In other words, we need to consider not just traditional ‘top-down’ technologies such as PowerPoint, web pages, videoconferencing and WebCT, many of which are now pervasive at Queen’s and elsewhere, but also the whole gamut of technologies and uses of technology.
In examining the potential for virtualization, it is necessary to consider the culture of Queen's, which has always given primacy to the on-campus learning and living environment. Our results in surveys such as the National Survey of Student Engagement (NSSE) show that this has benefits in terms of students’ perceived sense of engagement.
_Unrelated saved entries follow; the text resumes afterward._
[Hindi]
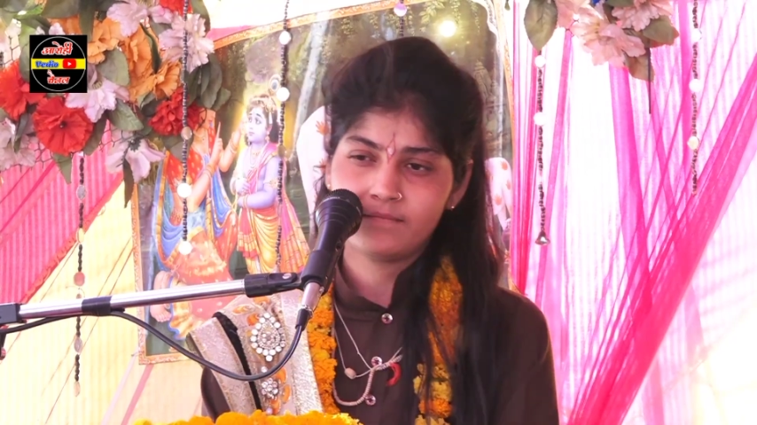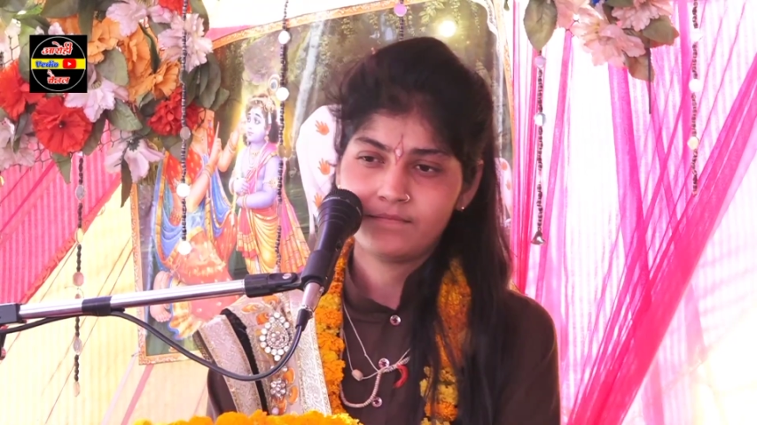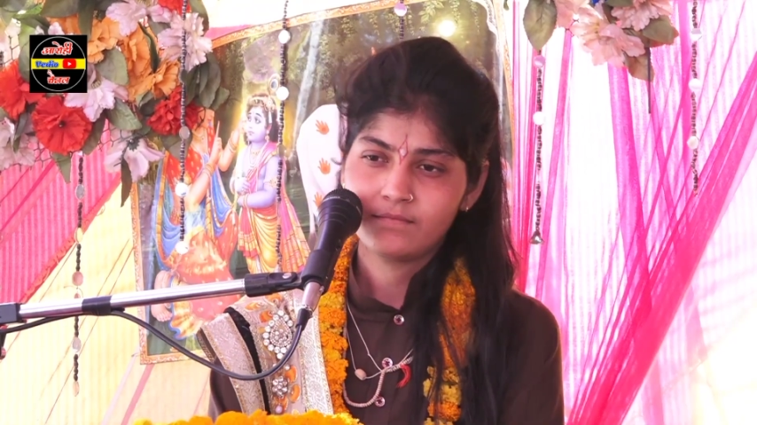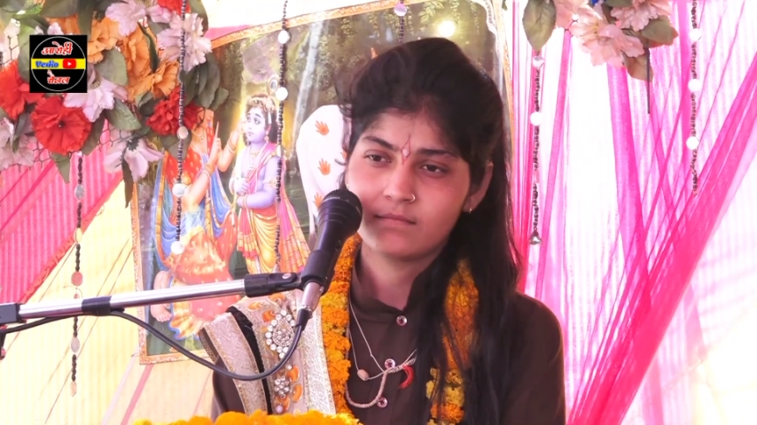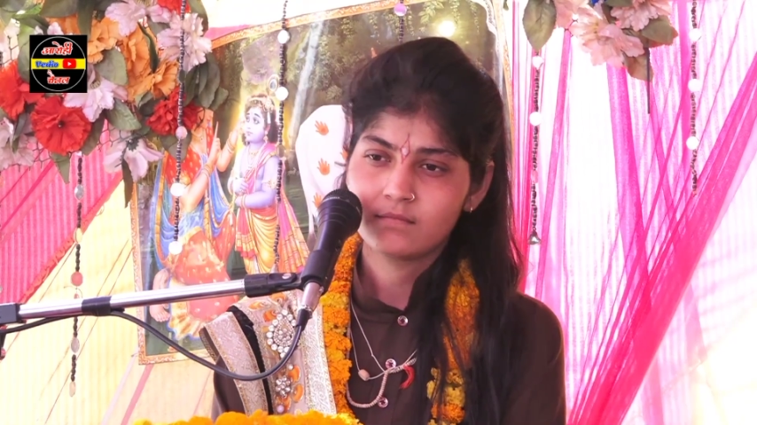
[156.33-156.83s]

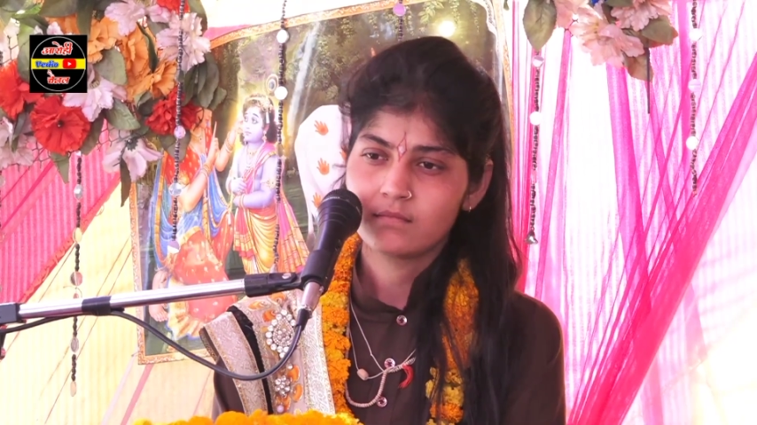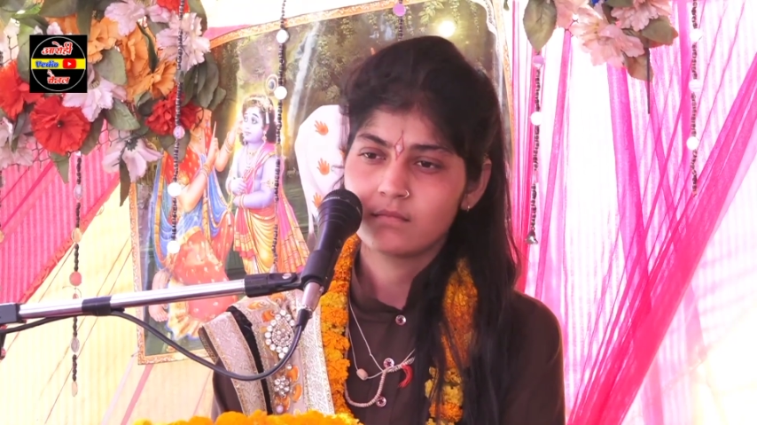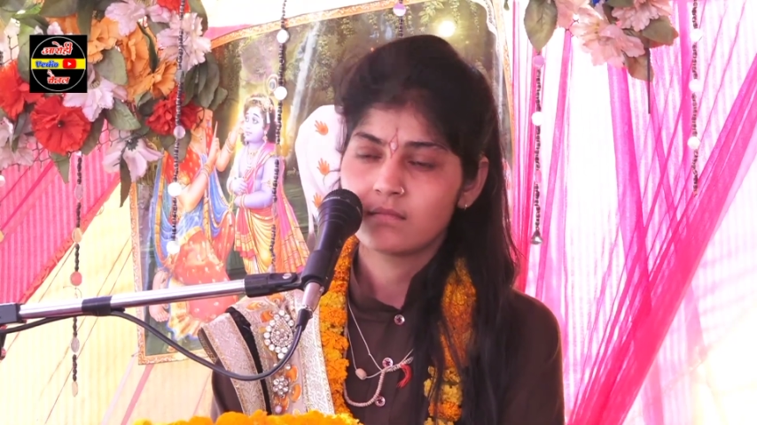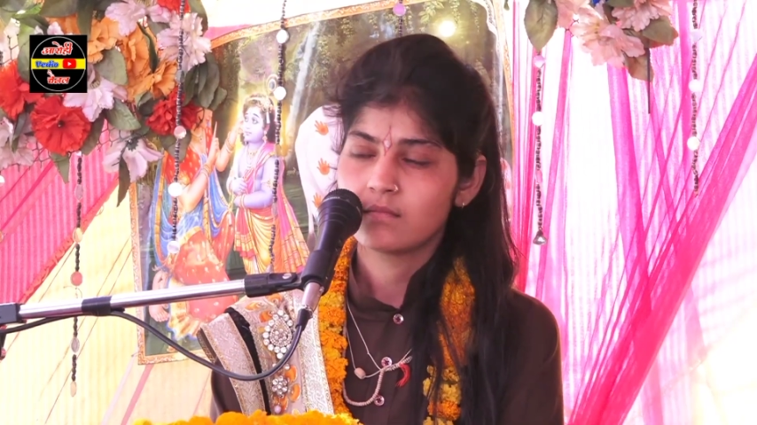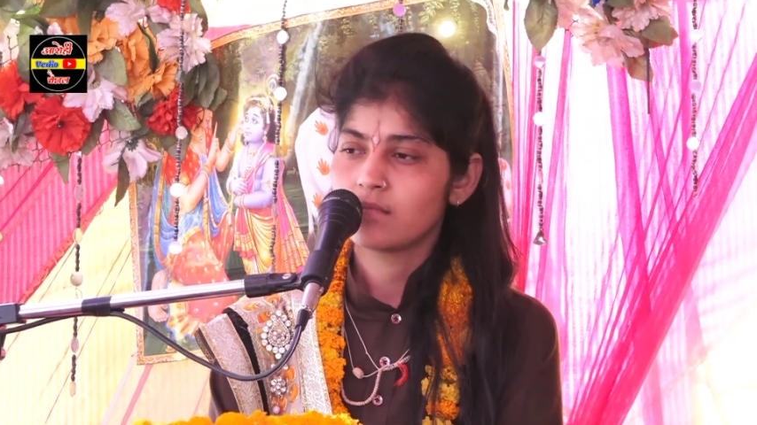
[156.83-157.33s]

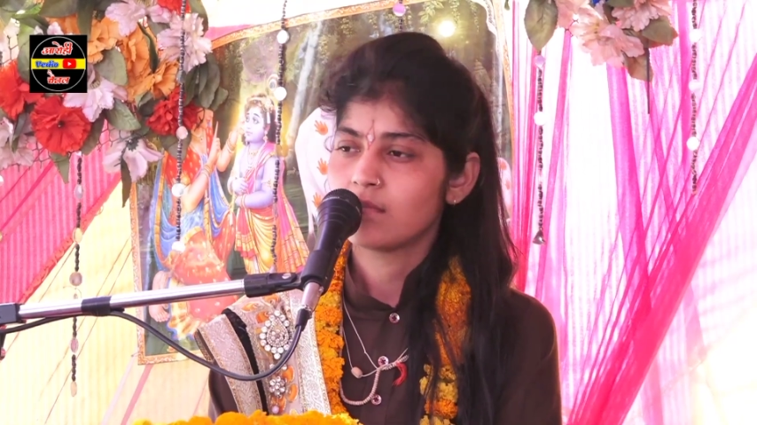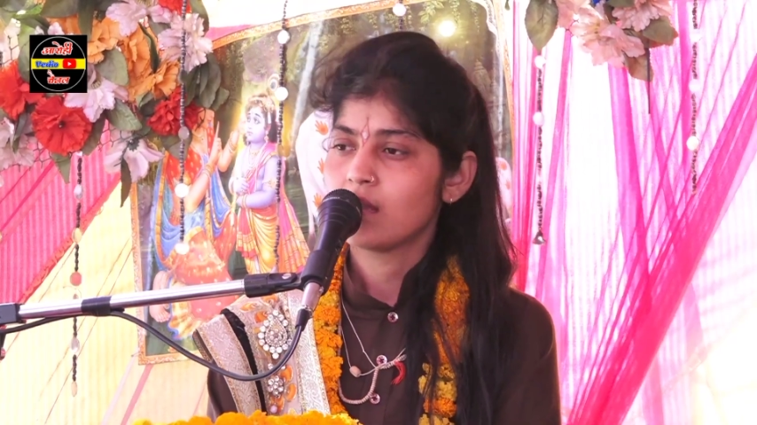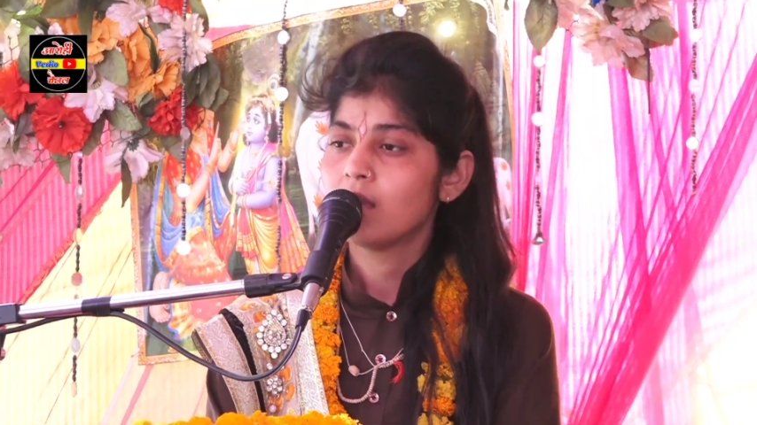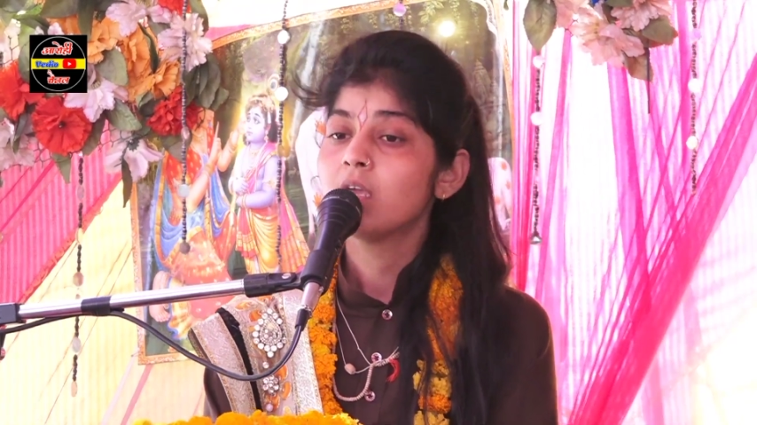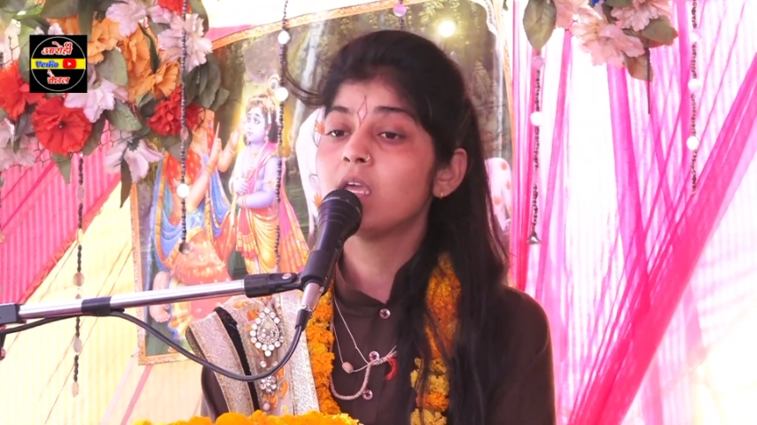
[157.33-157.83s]

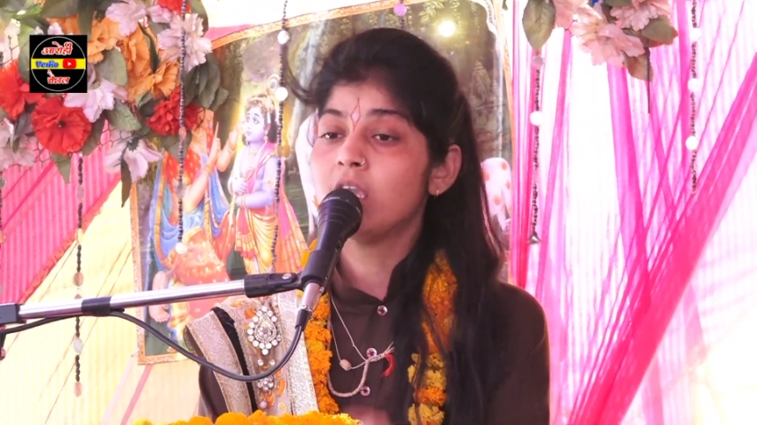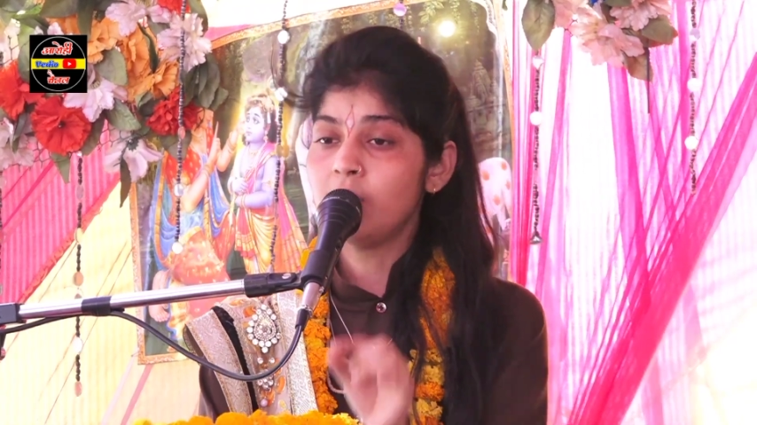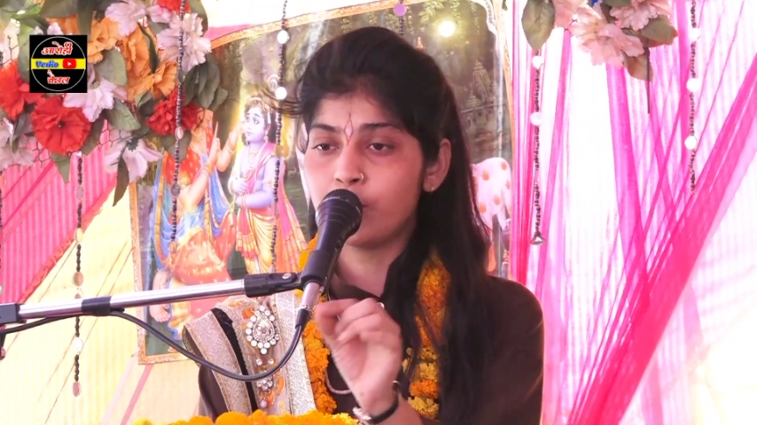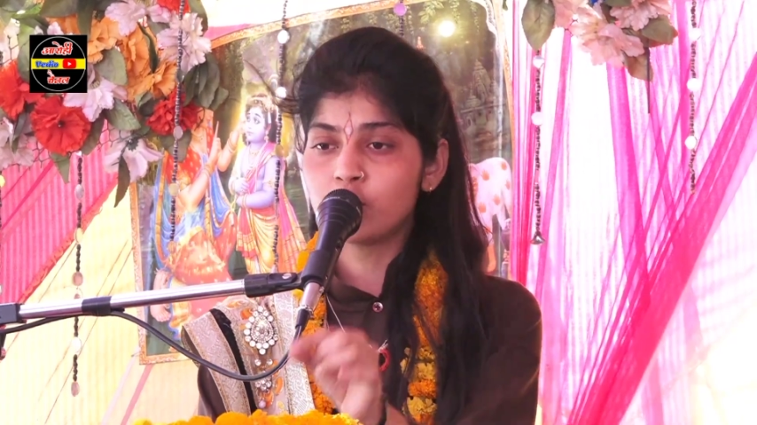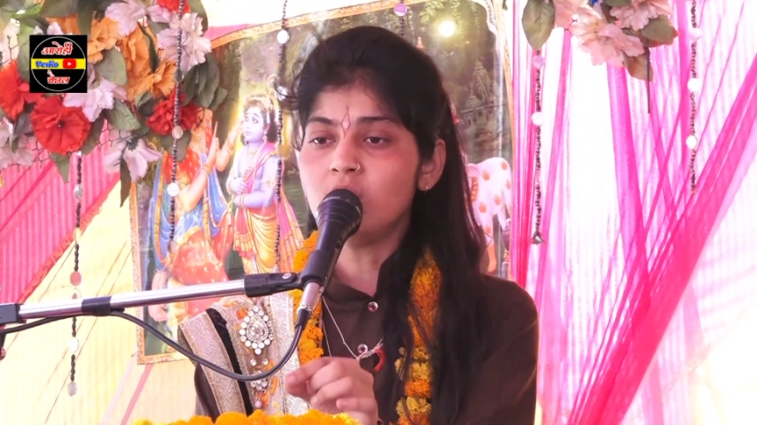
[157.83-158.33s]
यही
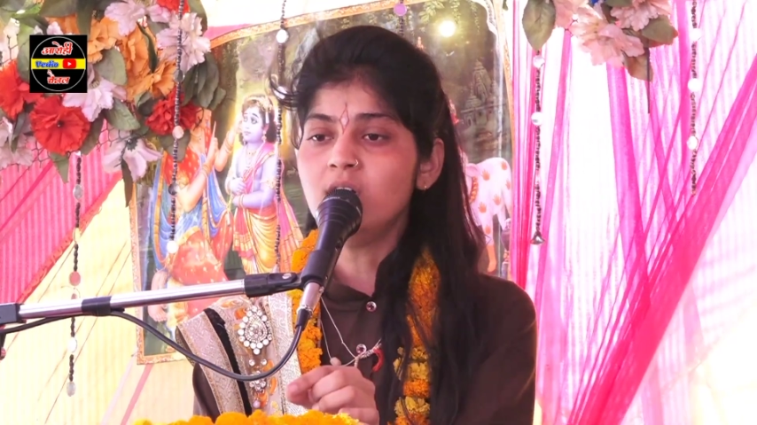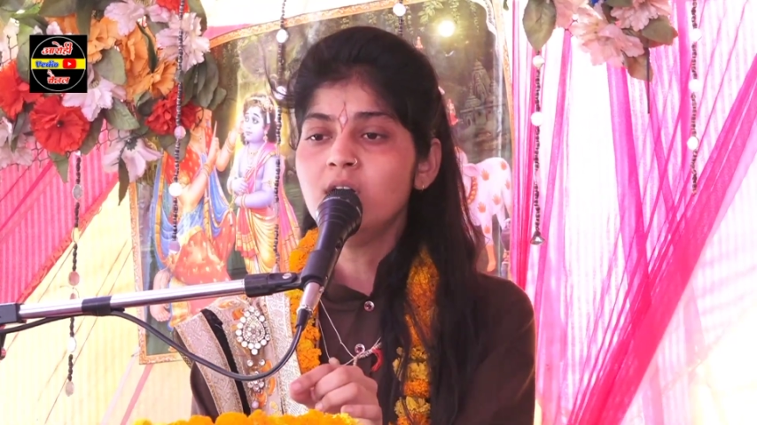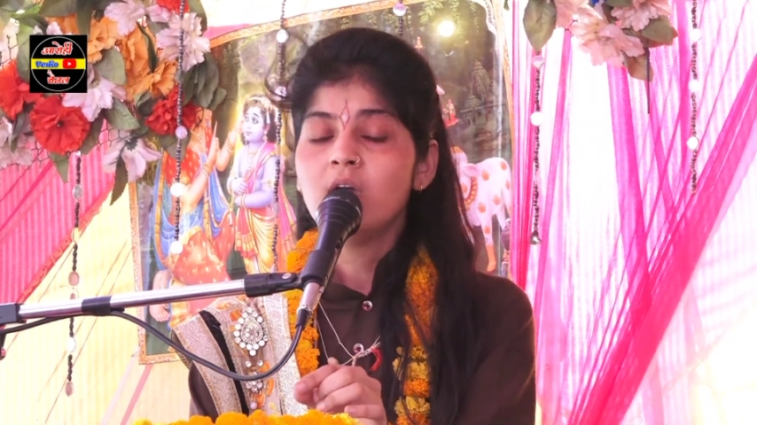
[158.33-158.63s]
पुत्र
However, this model is increasingly challenged by enrolment growth, larger class sizes, limits on classroom and social space, and a growing gap between revenues and expenditures.
In light of this, it is tempting to seek short-term fixes which enable us to "do more with less". While the committee has identified several areas in which this may indeed be possible and believes that these should be explored, there was also unanimity in considering that the touchstone in our behaviour must be the primacy of the teaching and learning environment. In every case, we must ask ourselves: does this innovation allow learning to happen better or in a way which might not otherwise be possible?
To examine the potential for use of information technology and electronic media in reducing costs of instruction, alleviating space constraints associated with growing enrolment, and enhancing the quality of the teaching and learning environment at Queen’s.